By Alex Ginsberg
Long Island Jewish Medical Center in New Hyde Park and New York Hospital Queens in Flushing are the only two hospitals in the borough to offer a newly approved device that doctors say can significantly reduce the likelihood that a patient will have to return for a second angioplasty.
“In realistic terms, it represents a 50 percent reduction in the number of patients who will need another procedure within three to six months,” Dr. Barry Kaplan, LIJ’s director of interventional cardiology, said in an interview.
Kaplan was among the first doctors in New York City to use the new drug-coated stents outside of clinical trials, having inserted one into a patient’s coronary artery at 9:20 a.m. Friday, one day after the Food and Drug Administration approved the devices.
Metal stents are inserted during angioplasty procedures to keep blocked arteries open so blood can flow through them freely. But for patients who receive standard uncoated stents — still the state of the art until Friday — there is a 15 to 20 percent chance of restenosis, a subsequent clogging of the artery due to growth of scar tissue.
According to Kaplan, the new Cypher stents, which are manufactured by Johnson & Johnson, reduce that risk to between 5 and 10 percent.
Angioplasty is a procedure used to clear blocked arteries. The patient is conscious but sedated while a doctor inserts a thin tube into an artery and snakes it through the blood vessels to the point of the blockage. The doctor then inflates a small balloon inside the artery to crush any obstruction and stretch the vessel and may also insert a stent, a metal tube about the size of a large magic marker. Both measures create small tears that can lead to the growth of scar tissue.
But Dr. Gregory Gustafson, Kaplan’s counterpart at NYHQ, was not as enthusiastic about the stents.
“It’s a step forward but not what I would consider a revolutionary step,” he said. “It’s an evolutionary step. There is the promise of reducing the reoccurrence rate that we experience … but you need to get your hands on it, get a feel for it in the real world as opposed to studies.”
Nevertheless, the approval of the devices was awaited so eagerly by doctors at both hospitals that some patients were told to delay their angioplasties. Patients with acute blockages, however, had little choice but to go ahead with the uncoated stents.
“That’s been a very difficult thing about the last nine months,” said Gustafson, who used the new stents for the first time Monday. “There are clearly people for whom this will be a godsend. But are you hurting the patient by making them wait?”
The devices work by releasing a drug called Sirolimus into the surrounding tissue. Sirolimus, originally developed to prevent the body’s immune system from rejecting transplanted kidneys, prevents the buildup of cellular materials that results in scar tissue.
Restenosis alone is not life-threatening, because additional angioplasties can easily correct the problem. So while the prevention of restenosis may not save lives, it should make life easier for those who undergo the procedure.
“The study data clearly shows — and that will be confirmed — that we’ll see a reduction in recurrence,” Gustafson agreed. “The issue becomes extending that to procedures we would have avoided in the past.”

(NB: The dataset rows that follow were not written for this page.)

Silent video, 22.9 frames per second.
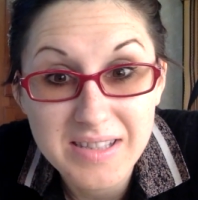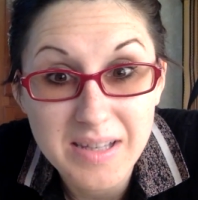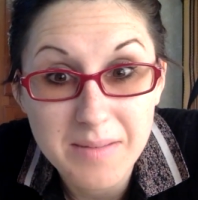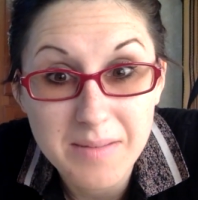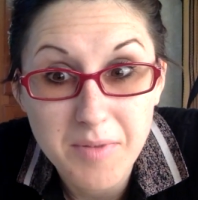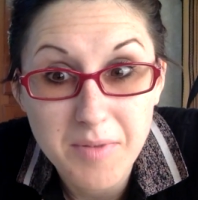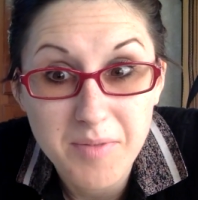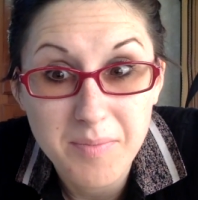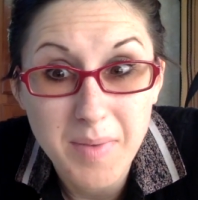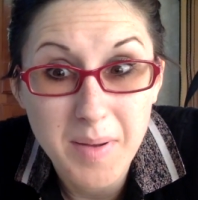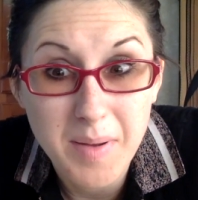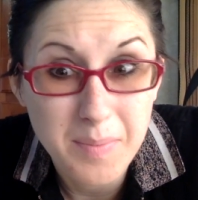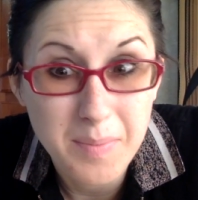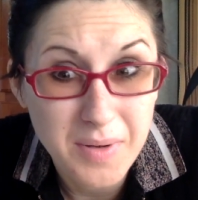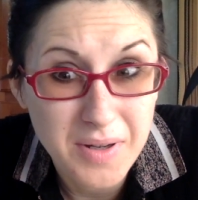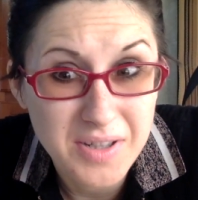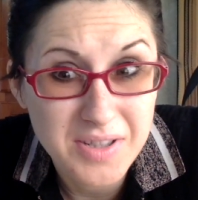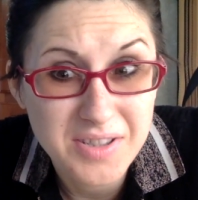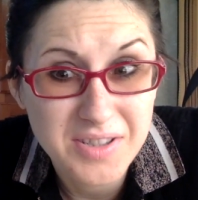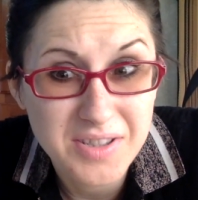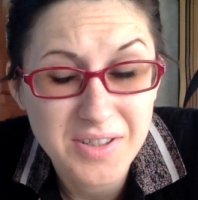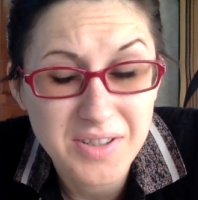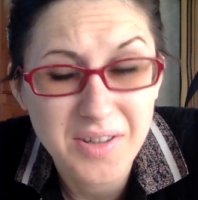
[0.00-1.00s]
some of my
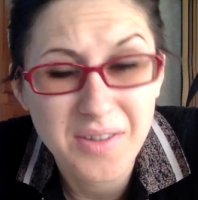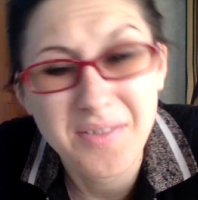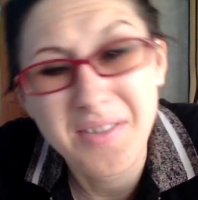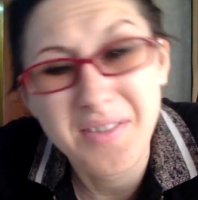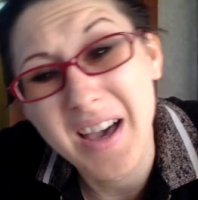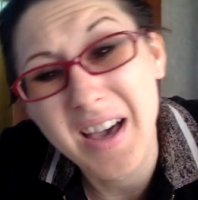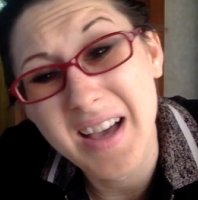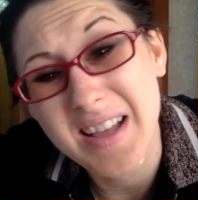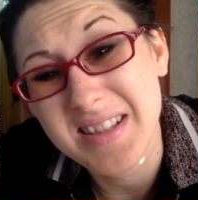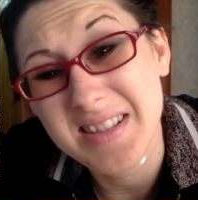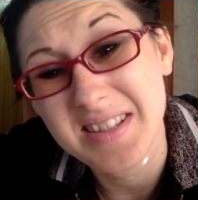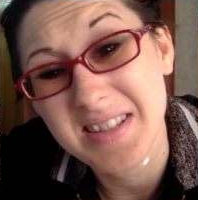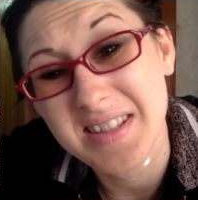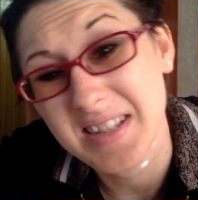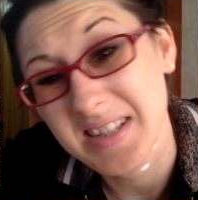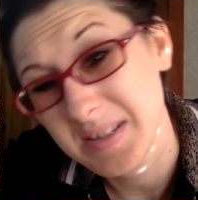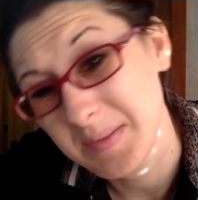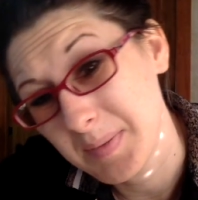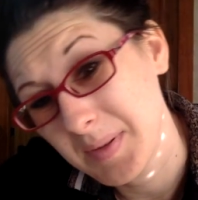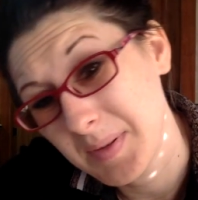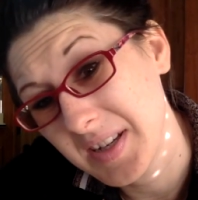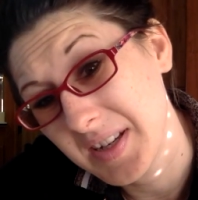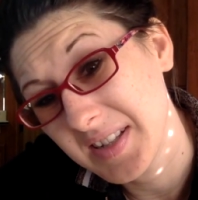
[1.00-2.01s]
personal thoughts and
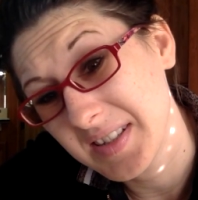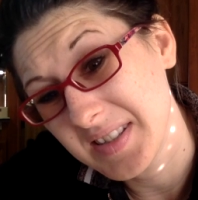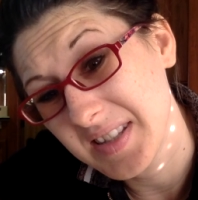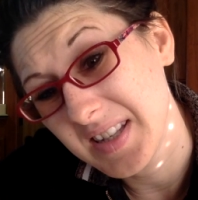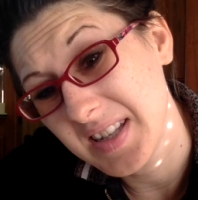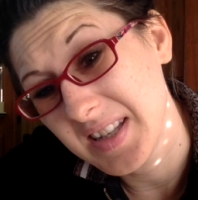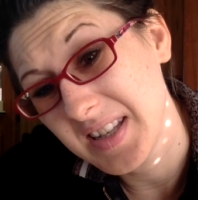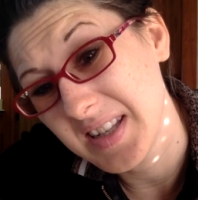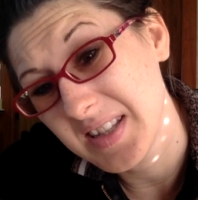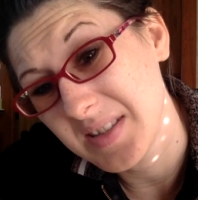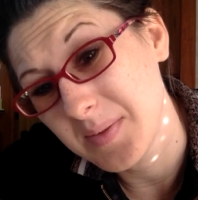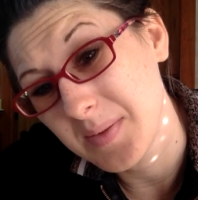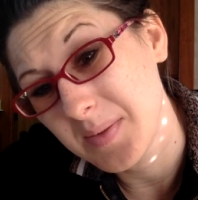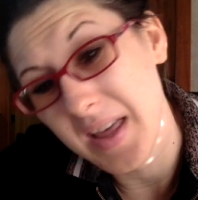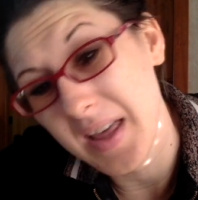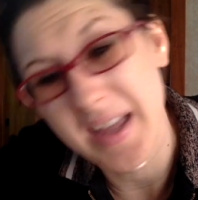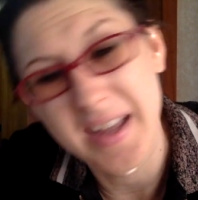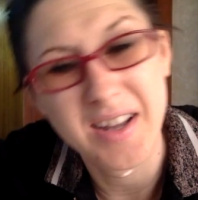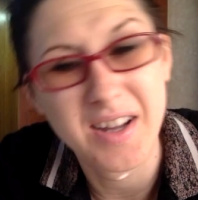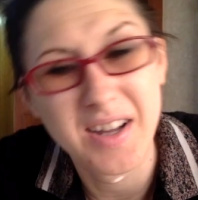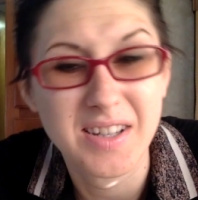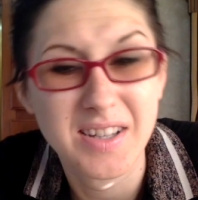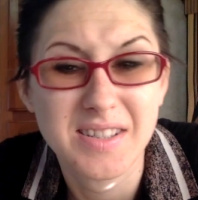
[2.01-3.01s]
experiences with
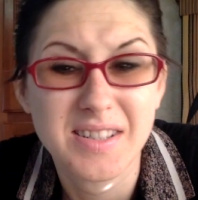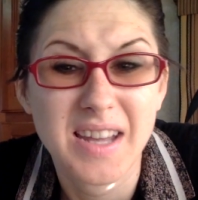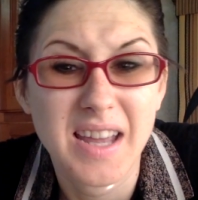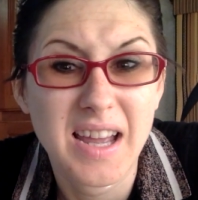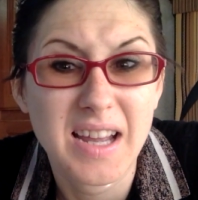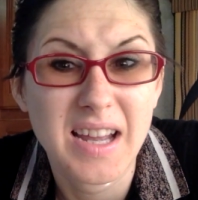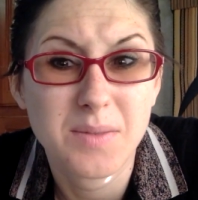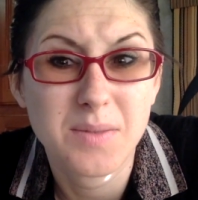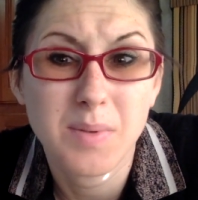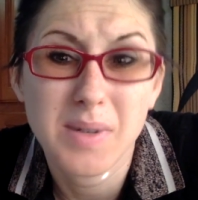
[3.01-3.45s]
eye contact,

He cited treatment of post-bypass restenosis as one situation in which it was not clear what, if anything, the new stents could offer.
Kaplan agreed, but added that the new stents could change the overall approach of many doctors for the better.
“It will make interventional cardiologists more daring and more comfortable stenting lesions that are borderline and might have gotten left alone, meaning a 50 to 60 percent blockage,” he said.
A 70 percent blockage, he said, was the generally accepted level at which a procedure is warranted.
“Under ideal circumstances if all sizes and shapes and lengths were available, you could make the argument that these stents … should be used in all cases that you can,” he added. “The only dilemma … is the cost of the device.”
Johnson & Johnson charges about $3,000 for each stent — roughly three times the price of the older, uncoated devices.
The high cost of the device is one of the factors that made Gustafson cautious in his outlook.
“Everybody is pushing these things very, very hard,” he said, “and Johnson & Johnson could see a huge windfall.”
“I’ve been in this field 25 years, and I’ve seen a lot of things go up and down. I’m a bit cautious about saying ‘hosanna’ until we see what these things can do for us.”